**WHAT THE TASK ASKS**
Set down the data again word for word. Skip any pictures.

Top of SUPPLIED RECORDS

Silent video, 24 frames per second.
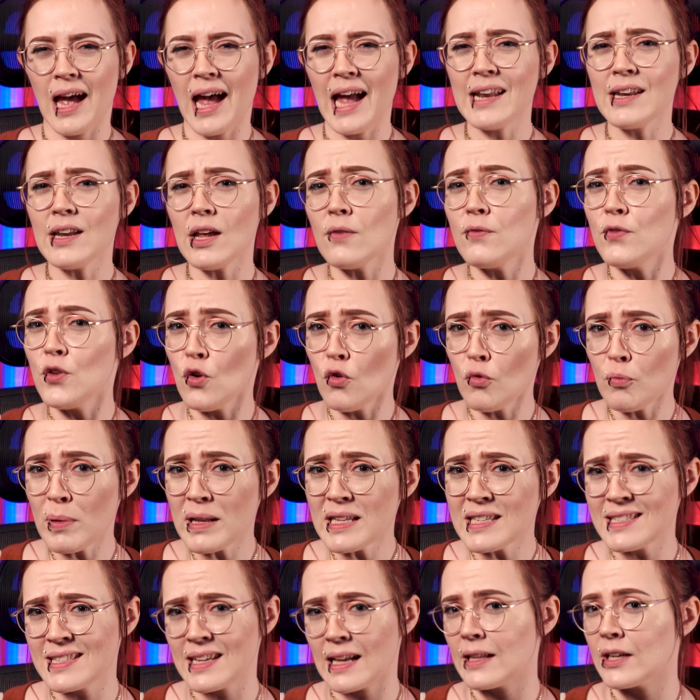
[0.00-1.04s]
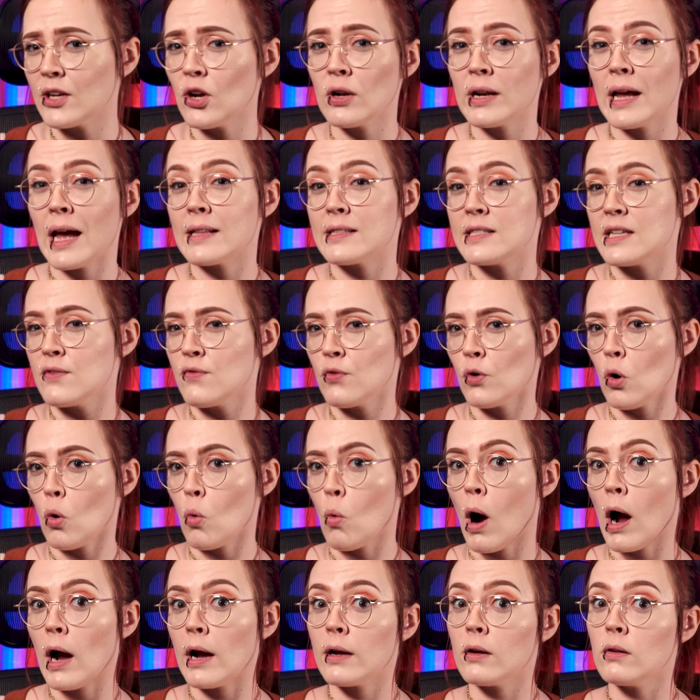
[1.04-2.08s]
And if you've been selling on Etsy for a
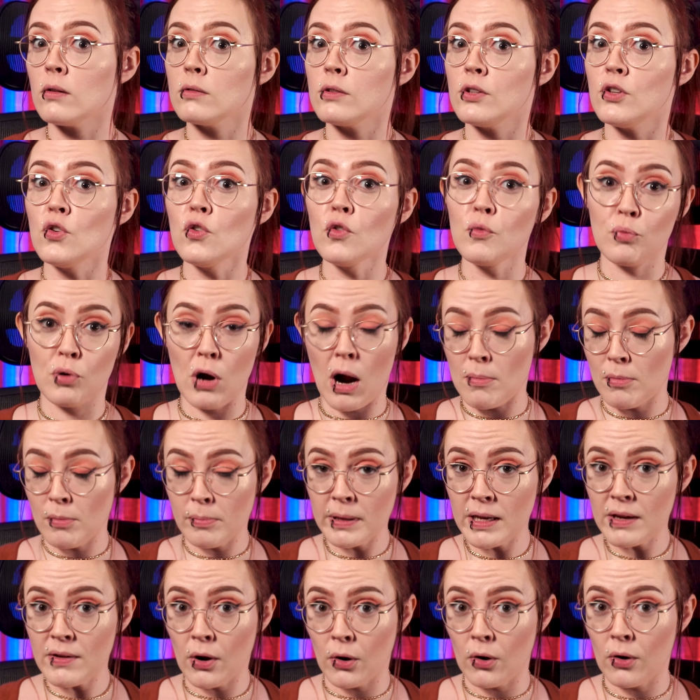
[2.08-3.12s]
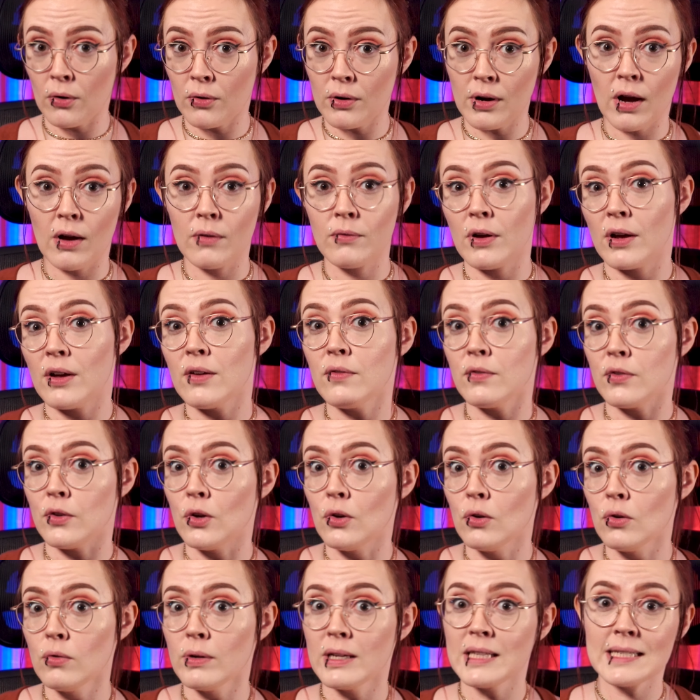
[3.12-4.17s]
while, you've probably heard of a
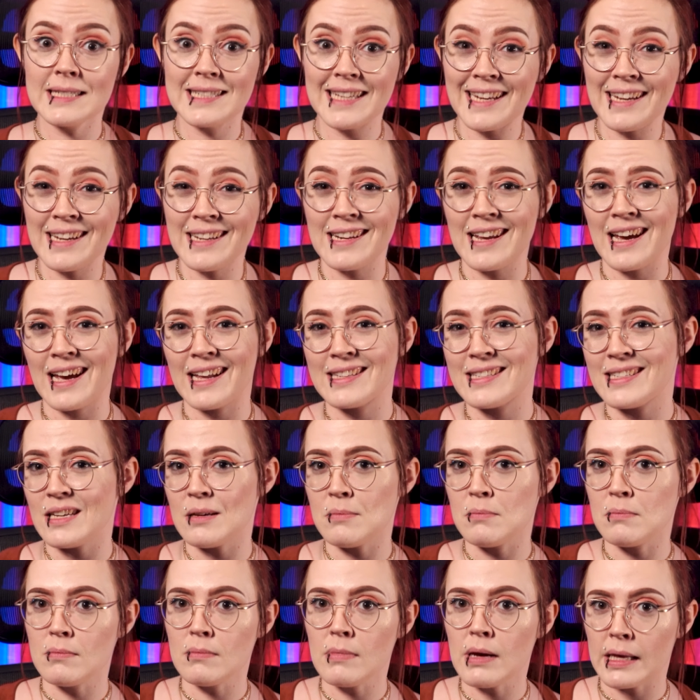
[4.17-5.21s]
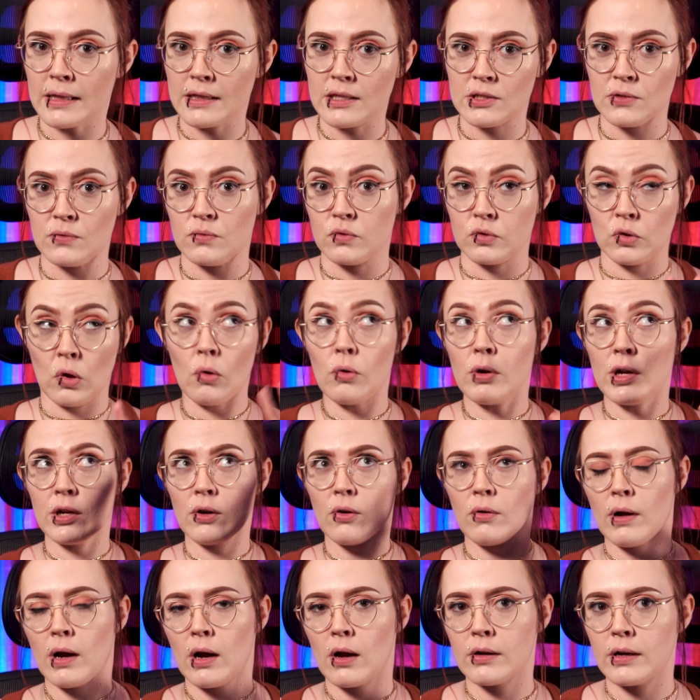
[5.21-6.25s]
few insane Etsy myths floating
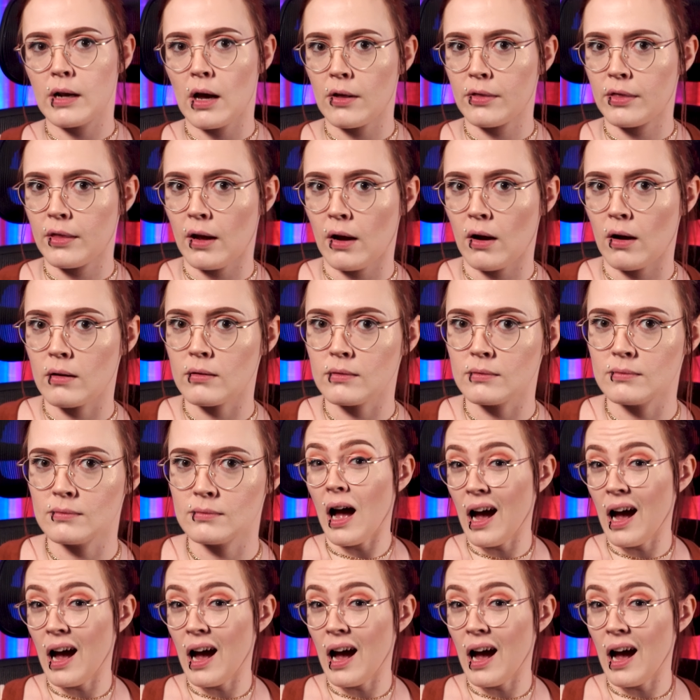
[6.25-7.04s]
around out there.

Bottom of SUPPLIED RECORDS

**RESPONSE BOX**
Silent video, 24 frames per second.
[0.00-1.04s]
[1.04-2.08s]
And if you've been selling on Etsy for a
[2.08-3.12s]
[3.12-4.17s]
while, you've probably heard of a
[4.17-5.21s]
[5.21-6.25s]
few insane Etsy myths floating
[6.25-7.04s]
around out there.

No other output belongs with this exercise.